Question

\[\text { If x } = \cos t + \log \tan\frac{t}{2}, y = \sin t, \text { then find the value of } \frac{d^2 y}{d t^2} \text { and } \frac{d^2 y}{d x^2} \text { at } t = \frac{\pi}{4} \] ?

Answer 1

\[\text { We have}, \]

\[x = \cos t + \log \tan\frac{t}{2} \text { and y } = \sin t \]

\[\text { On differentiating with respect to t, we get }\]

\[\frac{d x}{d t} = \frac{d}{d t}\left( \cos t + \log \tan\frac{t}{2} \right) = - \sin t + \frac{1}{\tan\frac{t}{2}} \times \sec^2 \frac{t}{2} \times \frac{1}{2}\]

\[ = - \sin t + \frac{1}{2\sin\frac{t}{2}\cos\frac{t}{2}} = - \sin t + \frac{1}{\sin t}\]

\[ = \frac{- \sin^2 t + 1}{\sin t} = \frac{- \sin^2 t + 1}{\sin t}\]

\[ = \frac{\cos^2 t}{\sin t}\]

\[\text { and }\]

\[\frac{d y}{d t} = \frac{d}{d t}\left( \sin t \right) = \cos t\]

\[\text { Now}, \frac{d^2 y}{d t^2} = \frac{d}{d t}\left( \frac{d y}{d t} \right) = \frac{d}{d t}\left( \cos t \right) = - \sin t\]

\[ \left( \frac{d^2 y}{d t^2} \right)_{t = \frac{\pi}{4}} = - \sin\left( \frac{\pi}{4} \right) = - \frac{1}{\sqrt{2}} . . . (1)\]

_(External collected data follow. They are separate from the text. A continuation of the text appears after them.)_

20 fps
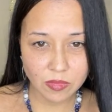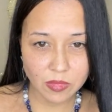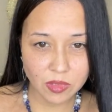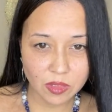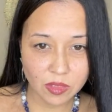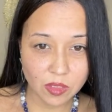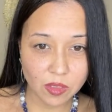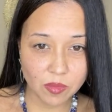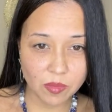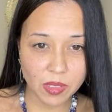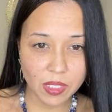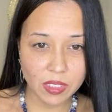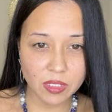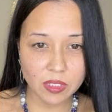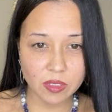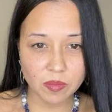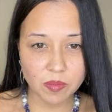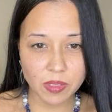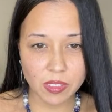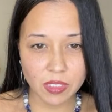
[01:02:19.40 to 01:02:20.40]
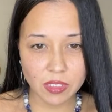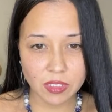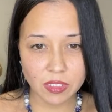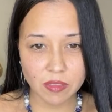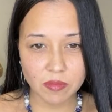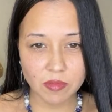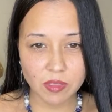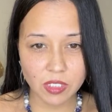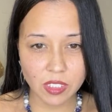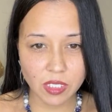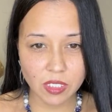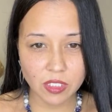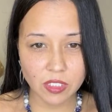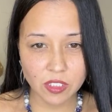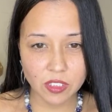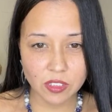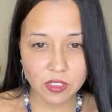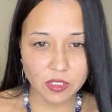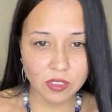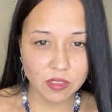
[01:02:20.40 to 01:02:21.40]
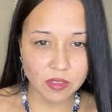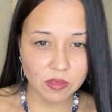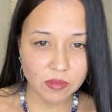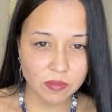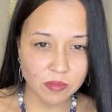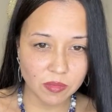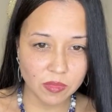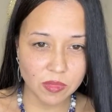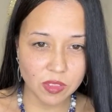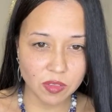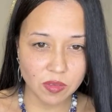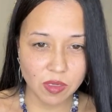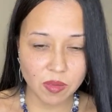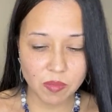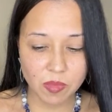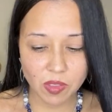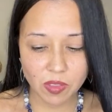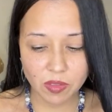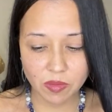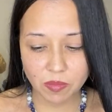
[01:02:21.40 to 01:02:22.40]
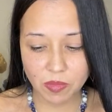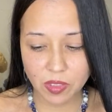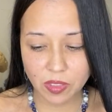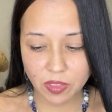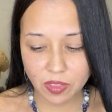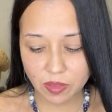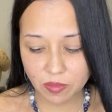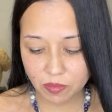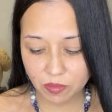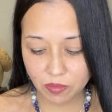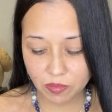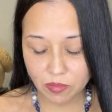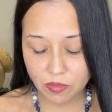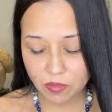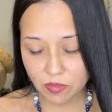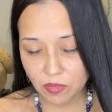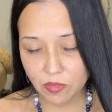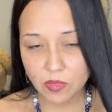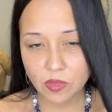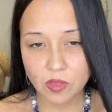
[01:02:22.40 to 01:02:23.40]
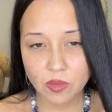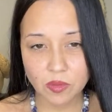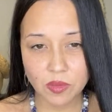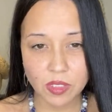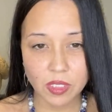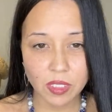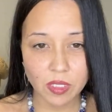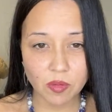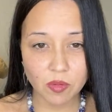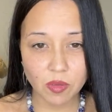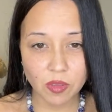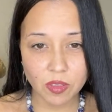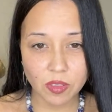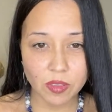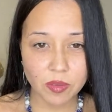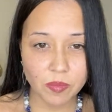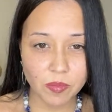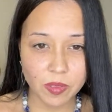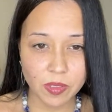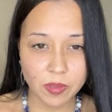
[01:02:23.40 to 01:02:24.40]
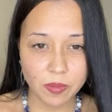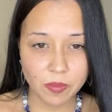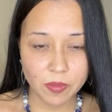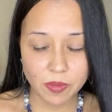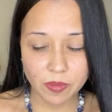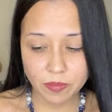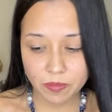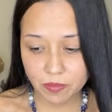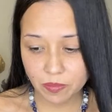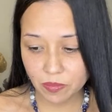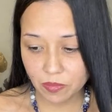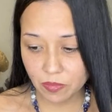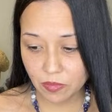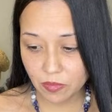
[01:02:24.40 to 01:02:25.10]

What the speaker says: You're making some positive changes, so I'm on the money. Okay, well, good, baby.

\[\text { Also }, \left( \frac{d y}{d x} \right) = \frac{\frac{dy}{dt}}{\frac{dx}{dt}} = \frac{\cos t}{\frac{\cos^2 t}{\sin t}} = \frac{\sin t}{\cos t} = \tan t\]

\[\text { Now,} \frac{d^2 y}{d x^2} = \frac{d}{d x}\left( \frac{d y}{d x} \right) = \frac{d}{d x}\left( \tan t \right)\]

\[ = \frac{d}{d t}\left( \tan t \right) \times \frac{dt}{dx} = \sec^2 t \times \frac{\sin t}{\cos^2 t}\]

\[ = \frac{\sin t}{\cos^4 t}\]

\[ \left( \frac{d^2 y}{d x^2} \right)_{t = \frac{\pi}{4}} = \frac{\sin\left( \frac{\pi}{4} \right)}{\cos^4 \left( \frac{\pi}{4} \right)} = 2\sqrt{2} . . . (2)\]

\[\text { Hence, at } t = \frac{\pi}{4}, \frac{d^2 y}{d t^2} = - \frac{1}{\sqrt{2}} \text { and } \frac{d^2 y}{d x^2} = 2\sqrt{2} .\]